Department of Industrial and Management Systems Engineering, West Virginia University, 401 Evansdale Dr, Morgantown, WV, 26505, USA.
Department of Systems and Operations Management, California State University Northridge, 18111 Nordhoff St, Northridge, CA, 91330, USA.
Health Care Manag Sci. 2022 Sep;25(3):484-497. doi: 10.1007/s10729-022-09597-1. Epub 2022 Jun 23.

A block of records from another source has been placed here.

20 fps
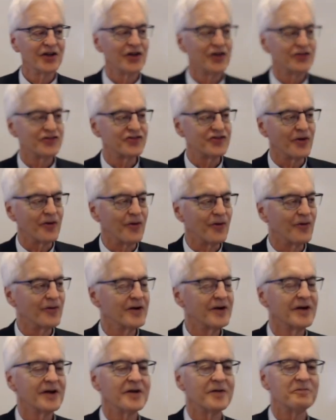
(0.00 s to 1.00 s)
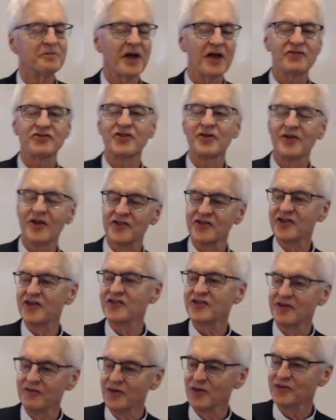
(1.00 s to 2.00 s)
So pastor does
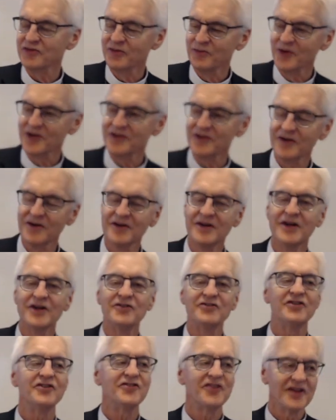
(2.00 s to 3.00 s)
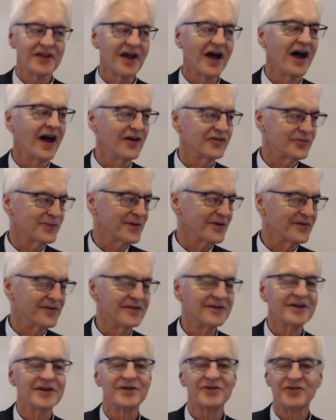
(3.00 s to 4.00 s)
this devotion with her. She's in the
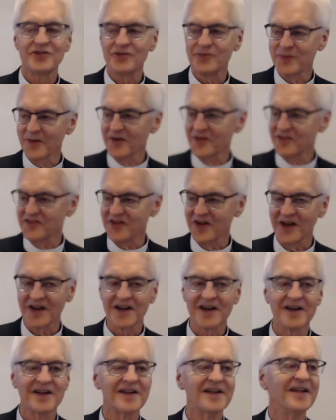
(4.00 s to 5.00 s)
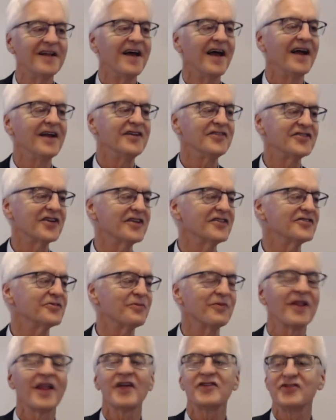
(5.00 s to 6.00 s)
hospital. She's pretty sick. And he
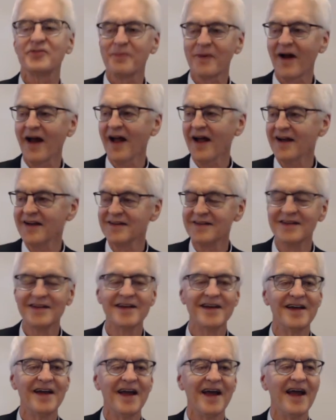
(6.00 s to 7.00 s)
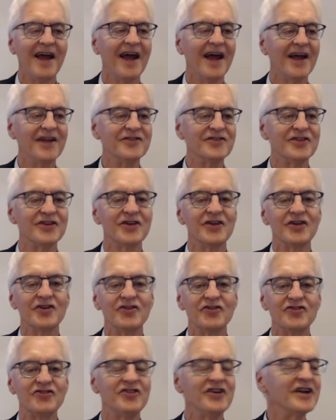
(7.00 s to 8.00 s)
says, Let's pray. And
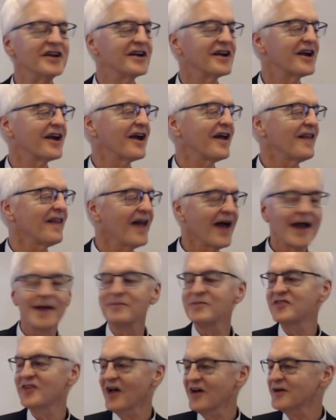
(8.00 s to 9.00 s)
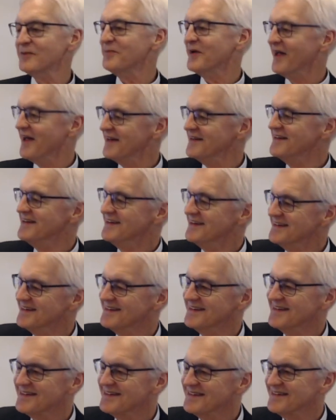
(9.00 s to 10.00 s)
she climbs out of bed.
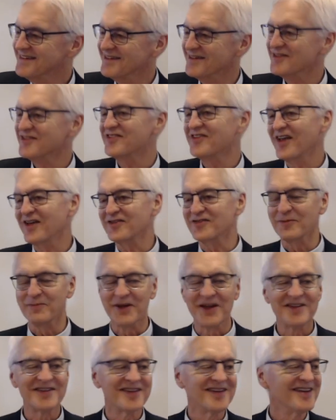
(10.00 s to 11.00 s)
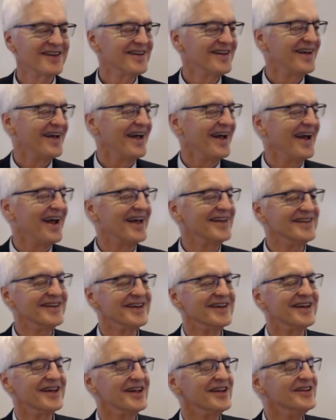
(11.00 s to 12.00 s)
Yeah, this takes a bit.
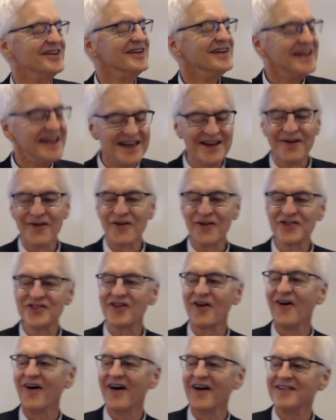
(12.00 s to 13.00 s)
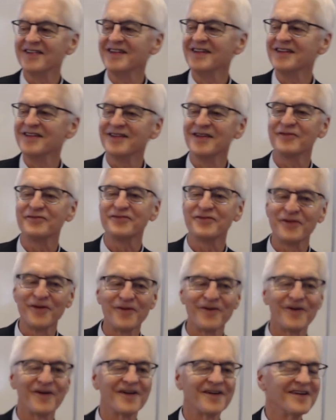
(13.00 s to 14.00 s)
And kneels on the
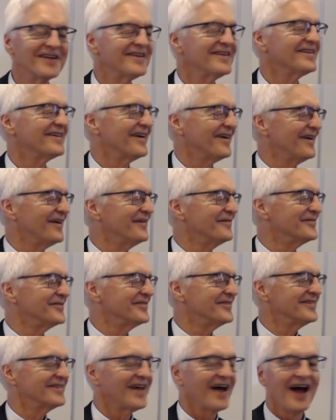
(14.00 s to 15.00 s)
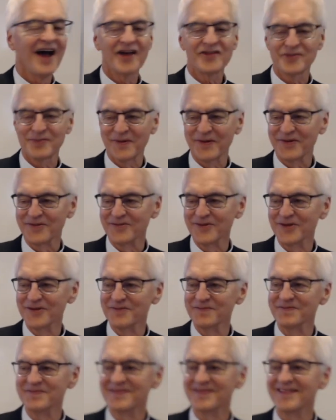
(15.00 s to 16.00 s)
floor of the hospital
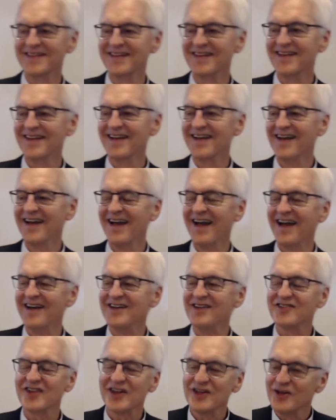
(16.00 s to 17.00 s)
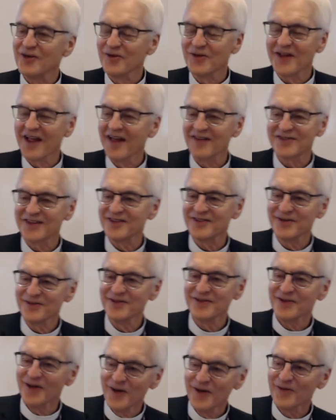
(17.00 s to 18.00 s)
room. And he's like, You don't have to do,
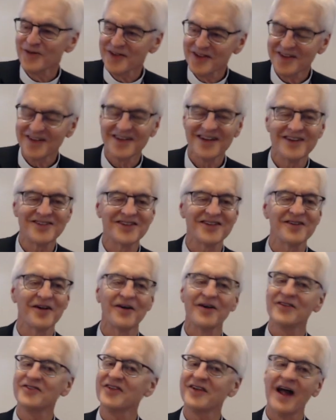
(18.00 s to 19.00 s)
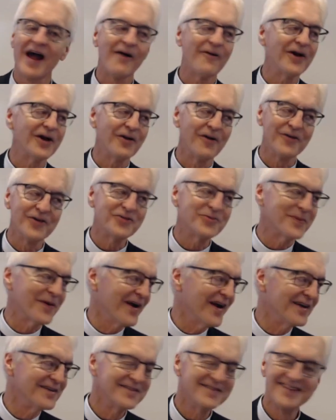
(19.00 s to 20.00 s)
no. You don't, and she, That's how I always
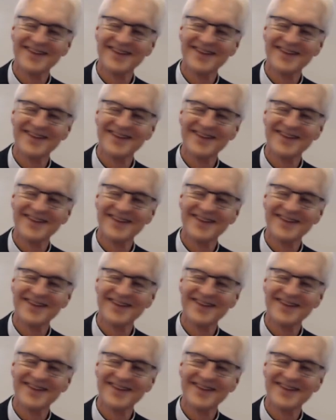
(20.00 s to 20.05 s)
pray.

The availability of data in the healthcare domain provides great opportunities for the discovery of new or hidden patterns in medical data, which can eventually lead to improved clinical decision making. Predictive models play a crucial role in extracting this unknown information from data. However, medical data often contain missing values that can degrade the performance of predictive models. Autoencoder models have been widely used as non-linear functions for the imputation of missing data in fields such as computer vision, transportation, and finance. In this study, we assess the shortcomings of autoencoder models for data imputation and propose modified models to improve imputation performance. To evaluate, we compare the performance of the proposed model with five well-known imputation techniques on six medical datasets and five classification methods. Through extensive experiments, we demonstrate that the proposed non-linear imputation model outperforms the other models for all degrees of missing ratios and leads to the highest disease classification accuracy for all datasets.

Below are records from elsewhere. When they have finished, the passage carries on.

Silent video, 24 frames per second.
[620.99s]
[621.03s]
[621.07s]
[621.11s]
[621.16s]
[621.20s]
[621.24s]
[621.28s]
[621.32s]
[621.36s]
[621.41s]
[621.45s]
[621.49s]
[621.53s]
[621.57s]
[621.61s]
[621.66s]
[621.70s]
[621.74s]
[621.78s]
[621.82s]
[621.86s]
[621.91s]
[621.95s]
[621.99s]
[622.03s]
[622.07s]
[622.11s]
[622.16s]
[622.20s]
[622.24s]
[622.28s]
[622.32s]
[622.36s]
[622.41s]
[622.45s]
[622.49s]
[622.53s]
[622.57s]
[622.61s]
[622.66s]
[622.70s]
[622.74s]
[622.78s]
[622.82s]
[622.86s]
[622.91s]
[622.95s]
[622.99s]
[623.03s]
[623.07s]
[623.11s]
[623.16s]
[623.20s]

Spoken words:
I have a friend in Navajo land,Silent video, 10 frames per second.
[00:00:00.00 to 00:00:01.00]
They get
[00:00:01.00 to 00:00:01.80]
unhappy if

医疗领域数据的可用性为发现医学数据中的新或隐藏模式提供了巨大的机会,这最终可以导致改善临床决策。预测模型在从数据中提取这些未知信息方面起着至关重要的作用。然而,医疗数据通常包含缺失值,这会降低预测模型的性能。自动编码器模型已被广泛用作计算机视觉、交通和金融等领域缺失数据插补的非线性函数。在这项研究中,我们评估了自动编码器模型在数据插补方面的缺点,并提出了改进模型以提高插补性能。为了进行评估,我们将所提出的模型的性能与五种著名的插补技术在六个医疗数据集和五种分类方法上进行了比较。通过广泛的实验,我们证明所提出的非线性插补模型在所有缺失率下都优于其他模型,并为所有数据集带来了最高的疾病分类准确性。